This week, the developer community is buzzing about a model that doesn't need a human holding its hand. OpenAI dropped GPT-5.5 simultaneously to ChatGPT and Codex for Plus, Pro, Business, and Enterprise subscribers, and the early verdict is clear: this is the first model that can take a goal and run with it. On Terminal-Bench 2.0, a benchmark that measures planning, iteration, and tool coordination in terminal environments, GPT-5.5 scored 82.7% — a lead of more than 13 percentage points over Claude Opus 4.7 (69.4%) and Gemini 3.1 Pro (68.5%). ML engineers and data scientists are calling it a genuine leap forward.
GPT-5.5 Dominates Four Benchmarks, Terminal-Bench 82.7%
OpenAI published a full set of benchmark results that paint a picture of broad capability. On Terminal-Bench 2.0, which evaluates a model's ability to plan, iterate, and adjust tools in a terminal environment, GPT-5.5 scored 82.7%. That's 13.3 points ahead of Claude Opus 4.7 (69.4%) and 14.2 points ahead of Gemini 3.1 Pro (68.5%). On SWE-Bench Pro, which tests real-world GitHub issue resolution, GPT-5.5 scored 58.6%, trailing Claude Opus 4.7's 64.3%. OpenAI noted that Anthropic reported signs of memorization on some SWE-Bench problems, suggesting the gap may be narrower than it appears. On an internal Expert-SWE benchmark measuring long-duration coding tasks with a median completion time of 20 hours, GPT-5.5 outperformed GPT-5.4. Additional scores include OSWorld-Verified (real computer environment manipulation) at 78.7%, GDPval (knowledge tasks across 44 occupations) at 84.9%, and a Pro variant of BrowseComp (web information tracking) at 90.1%.
Pricing for the standard GPT-5.5 API is $5 per million input tokens and $30 per million output tokens — double the rates of GPT-5.4. The Pro variant costs $30 per million input tokens and $180 per million output tokens. These are production prices, not research preview rates, and the model is immediately available to a large user base.
The Old Way: Step-by-Step Instructions. The New Way: Just the Goal
Previous language models responded to single prompts. Complex tasks required a human to interrupt, re-prompt, or correct direction mid-stream. GPT-5.5 is designed as an agent model: it uses tools — web search, code writing, script execution, software manipulation — on its own, verifies its own work, and does not stop until the goal is achieved. OpenAI describes the difference as "the assistant who needs a checklist versus the assistant who understands the goal and figures out the steps."
Early testers report that GPT-5.5 demonstrates a deeper understanding of software systems. One developer noted, "It understands the 'shape' of a software system better — why it failed, where to fix it, and what impact the fix will have on other parts of the codebase." Codex usage has surged to approximately 4 million developers per week. This is not a research preview; it is a production model deployed immediately to a massive user base.

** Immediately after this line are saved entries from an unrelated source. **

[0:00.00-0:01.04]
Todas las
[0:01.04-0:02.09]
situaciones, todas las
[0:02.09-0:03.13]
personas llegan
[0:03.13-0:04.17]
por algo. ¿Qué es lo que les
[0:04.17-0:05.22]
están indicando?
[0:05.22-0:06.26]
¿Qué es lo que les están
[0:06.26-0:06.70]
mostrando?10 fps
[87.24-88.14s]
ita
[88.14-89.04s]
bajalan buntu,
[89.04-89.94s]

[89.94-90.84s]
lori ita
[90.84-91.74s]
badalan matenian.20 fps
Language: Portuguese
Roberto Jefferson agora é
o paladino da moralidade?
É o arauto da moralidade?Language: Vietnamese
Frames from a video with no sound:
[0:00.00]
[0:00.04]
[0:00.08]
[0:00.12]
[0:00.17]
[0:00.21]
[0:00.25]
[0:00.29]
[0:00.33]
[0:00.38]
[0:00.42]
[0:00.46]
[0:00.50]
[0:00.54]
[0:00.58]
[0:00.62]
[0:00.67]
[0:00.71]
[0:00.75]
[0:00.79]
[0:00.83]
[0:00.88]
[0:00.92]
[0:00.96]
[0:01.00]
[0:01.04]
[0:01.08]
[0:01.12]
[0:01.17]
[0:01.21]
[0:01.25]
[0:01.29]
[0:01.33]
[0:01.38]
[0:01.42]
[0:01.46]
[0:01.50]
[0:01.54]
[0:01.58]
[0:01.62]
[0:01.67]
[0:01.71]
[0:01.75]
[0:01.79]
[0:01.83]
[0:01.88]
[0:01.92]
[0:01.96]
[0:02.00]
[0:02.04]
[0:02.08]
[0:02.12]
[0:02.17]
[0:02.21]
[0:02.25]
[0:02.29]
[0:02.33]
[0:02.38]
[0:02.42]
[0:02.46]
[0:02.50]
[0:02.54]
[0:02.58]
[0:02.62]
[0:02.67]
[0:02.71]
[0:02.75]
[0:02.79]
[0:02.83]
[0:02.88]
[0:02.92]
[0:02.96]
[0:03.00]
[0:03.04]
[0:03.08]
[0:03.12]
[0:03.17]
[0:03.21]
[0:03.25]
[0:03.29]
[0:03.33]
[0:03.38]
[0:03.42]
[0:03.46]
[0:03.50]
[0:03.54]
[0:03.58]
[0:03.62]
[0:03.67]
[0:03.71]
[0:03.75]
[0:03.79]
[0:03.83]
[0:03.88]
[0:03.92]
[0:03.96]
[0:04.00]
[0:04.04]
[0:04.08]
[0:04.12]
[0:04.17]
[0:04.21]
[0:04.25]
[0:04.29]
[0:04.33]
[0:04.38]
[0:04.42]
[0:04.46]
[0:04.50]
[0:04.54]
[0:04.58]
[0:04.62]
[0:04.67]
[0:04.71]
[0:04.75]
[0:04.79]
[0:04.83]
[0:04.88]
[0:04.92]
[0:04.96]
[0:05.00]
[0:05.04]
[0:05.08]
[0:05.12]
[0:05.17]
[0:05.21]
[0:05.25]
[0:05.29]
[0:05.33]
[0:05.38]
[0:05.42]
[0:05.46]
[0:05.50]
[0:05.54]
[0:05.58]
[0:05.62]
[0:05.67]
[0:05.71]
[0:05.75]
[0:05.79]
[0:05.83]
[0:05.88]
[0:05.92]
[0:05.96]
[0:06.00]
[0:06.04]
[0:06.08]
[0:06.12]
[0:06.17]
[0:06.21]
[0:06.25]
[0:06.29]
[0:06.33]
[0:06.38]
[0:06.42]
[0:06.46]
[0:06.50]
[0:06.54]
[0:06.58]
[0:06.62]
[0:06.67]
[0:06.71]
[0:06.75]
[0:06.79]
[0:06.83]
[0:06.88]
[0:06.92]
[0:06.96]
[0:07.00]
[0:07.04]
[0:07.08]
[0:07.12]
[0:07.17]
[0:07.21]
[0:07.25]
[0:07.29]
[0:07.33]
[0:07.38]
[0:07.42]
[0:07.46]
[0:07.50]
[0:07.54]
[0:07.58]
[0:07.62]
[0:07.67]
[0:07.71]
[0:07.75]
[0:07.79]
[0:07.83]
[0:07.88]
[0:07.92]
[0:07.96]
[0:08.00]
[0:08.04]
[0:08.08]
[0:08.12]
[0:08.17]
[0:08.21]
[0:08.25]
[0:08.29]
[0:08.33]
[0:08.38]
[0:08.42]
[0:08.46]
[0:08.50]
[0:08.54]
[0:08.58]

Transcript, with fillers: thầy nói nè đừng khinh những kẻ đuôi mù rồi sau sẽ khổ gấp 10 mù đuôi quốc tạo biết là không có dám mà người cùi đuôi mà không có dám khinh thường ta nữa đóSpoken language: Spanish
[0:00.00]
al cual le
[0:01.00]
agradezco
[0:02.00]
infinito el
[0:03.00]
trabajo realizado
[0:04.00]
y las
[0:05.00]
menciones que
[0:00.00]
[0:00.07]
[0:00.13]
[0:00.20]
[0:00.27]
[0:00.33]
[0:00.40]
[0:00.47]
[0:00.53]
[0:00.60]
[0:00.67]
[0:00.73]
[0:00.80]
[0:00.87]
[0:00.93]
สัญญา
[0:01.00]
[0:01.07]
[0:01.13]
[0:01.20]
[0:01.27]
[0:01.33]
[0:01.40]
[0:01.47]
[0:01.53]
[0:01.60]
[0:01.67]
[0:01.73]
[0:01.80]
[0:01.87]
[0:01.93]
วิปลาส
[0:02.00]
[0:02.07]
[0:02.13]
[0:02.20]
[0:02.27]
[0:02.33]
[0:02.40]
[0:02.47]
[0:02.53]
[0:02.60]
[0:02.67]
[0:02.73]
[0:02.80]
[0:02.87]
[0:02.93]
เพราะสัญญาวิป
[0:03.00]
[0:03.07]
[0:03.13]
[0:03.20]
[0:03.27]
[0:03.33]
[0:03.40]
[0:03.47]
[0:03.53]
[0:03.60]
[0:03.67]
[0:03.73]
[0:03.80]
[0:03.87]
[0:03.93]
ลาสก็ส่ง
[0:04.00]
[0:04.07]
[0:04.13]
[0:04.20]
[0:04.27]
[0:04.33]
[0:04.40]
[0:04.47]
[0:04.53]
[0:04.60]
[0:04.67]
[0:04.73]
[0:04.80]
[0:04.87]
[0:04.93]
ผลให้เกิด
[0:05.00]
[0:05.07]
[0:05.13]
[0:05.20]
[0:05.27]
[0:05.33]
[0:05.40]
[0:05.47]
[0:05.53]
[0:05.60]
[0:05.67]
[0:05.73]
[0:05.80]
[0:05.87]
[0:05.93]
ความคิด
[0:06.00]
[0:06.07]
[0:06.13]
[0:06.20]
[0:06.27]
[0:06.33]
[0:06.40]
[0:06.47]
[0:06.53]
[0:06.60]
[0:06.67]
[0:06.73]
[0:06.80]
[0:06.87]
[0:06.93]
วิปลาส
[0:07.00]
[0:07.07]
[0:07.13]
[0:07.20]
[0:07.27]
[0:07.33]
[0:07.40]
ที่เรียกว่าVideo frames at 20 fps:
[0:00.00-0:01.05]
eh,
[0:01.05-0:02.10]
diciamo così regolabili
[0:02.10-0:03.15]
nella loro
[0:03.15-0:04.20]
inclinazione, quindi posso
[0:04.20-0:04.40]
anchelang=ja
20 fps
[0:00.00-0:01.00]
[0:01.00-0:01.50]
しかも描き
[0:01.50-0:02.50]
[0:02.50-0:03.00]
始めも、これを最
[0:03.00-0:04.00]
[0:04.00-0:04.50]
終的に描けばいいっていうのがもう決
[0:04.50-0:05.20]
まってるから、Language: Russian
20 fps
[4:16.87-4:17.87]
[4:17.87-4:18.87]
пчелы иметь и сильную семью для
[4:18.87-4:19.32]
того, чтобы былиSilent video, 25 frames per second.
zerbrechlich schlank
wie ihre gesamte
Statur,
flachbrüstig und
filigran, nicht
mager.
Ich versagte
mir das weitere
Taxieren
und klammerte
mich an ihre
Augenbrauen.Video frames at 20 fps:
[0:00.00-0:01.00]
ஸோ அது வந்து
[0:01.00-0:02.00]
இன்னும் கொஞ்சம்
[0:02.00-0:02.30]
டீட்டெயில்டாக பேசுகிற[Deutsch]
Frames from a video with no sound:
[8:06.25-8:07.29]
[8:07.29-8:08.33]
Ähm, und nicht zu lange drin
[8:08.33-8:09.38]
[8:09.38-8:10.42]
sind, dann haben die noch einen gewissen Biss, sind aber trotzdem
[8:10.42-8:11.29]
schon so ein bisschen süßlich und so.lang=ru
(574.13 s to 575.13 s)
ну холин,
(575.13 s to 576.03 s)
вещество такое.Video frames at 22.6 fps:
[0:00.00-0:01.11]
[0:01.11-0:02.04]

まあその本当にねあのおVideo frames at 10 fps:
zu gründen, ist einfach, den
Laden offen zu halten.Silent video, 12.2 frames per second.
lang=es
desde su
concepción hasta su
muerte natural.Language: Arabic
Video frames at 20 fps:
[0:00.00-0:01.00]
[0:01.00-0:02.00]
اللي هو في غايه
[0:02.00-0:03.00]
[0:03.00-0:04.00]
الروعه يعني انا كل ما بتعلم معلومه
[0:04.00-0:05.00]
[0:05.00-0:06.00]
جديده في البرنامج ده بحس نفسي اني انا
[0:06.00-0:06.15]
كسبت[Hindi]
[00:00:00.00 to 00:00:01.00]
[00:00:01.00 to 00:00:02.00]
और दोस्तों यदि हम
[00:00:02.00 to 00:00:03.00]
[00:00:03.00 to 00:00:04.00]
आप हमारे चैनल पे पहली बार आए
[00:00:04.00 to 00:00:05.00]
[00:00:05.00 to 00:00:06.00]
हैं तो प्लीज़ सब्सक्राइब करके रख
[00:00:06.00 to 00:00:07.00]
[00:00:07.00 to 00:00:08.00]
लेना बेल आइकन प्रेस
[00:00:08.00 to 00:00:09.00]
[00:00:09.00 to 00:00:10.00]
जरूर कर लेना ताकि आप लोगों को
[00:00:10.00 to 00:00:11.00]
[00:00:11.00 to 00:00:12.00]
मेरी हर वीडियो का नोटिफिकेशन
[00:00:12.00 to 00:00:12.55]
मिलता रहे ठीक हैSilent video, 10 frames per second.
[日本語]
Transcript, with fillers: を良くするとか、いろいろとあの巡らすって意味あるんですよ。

The Real Cost Story: Token Efficiency Changes the Math
OpenAI states that GPT-5.5 maintains the same latency as GPT-5.4 while using significantly fewer tokens to complete the same Codex task. The per-token price has doubled, but the total tokens consumed per task have dropped. For example, if a task that required 1,000 tokens with GPT-5.4 now requires 400 tokens with GPT-5.5, the total cost drops from $2.50 to $2.00 — a 20% reduction. For large-scale Codex operations, this efficiency gain is critical. The analysis is clear: look at the actual spend per completed task, not the price list.
GPT-5.5 has redrawn the baseline for agent models. The competition is no longer about who is smarter. It is about who can finish more work with less intervention.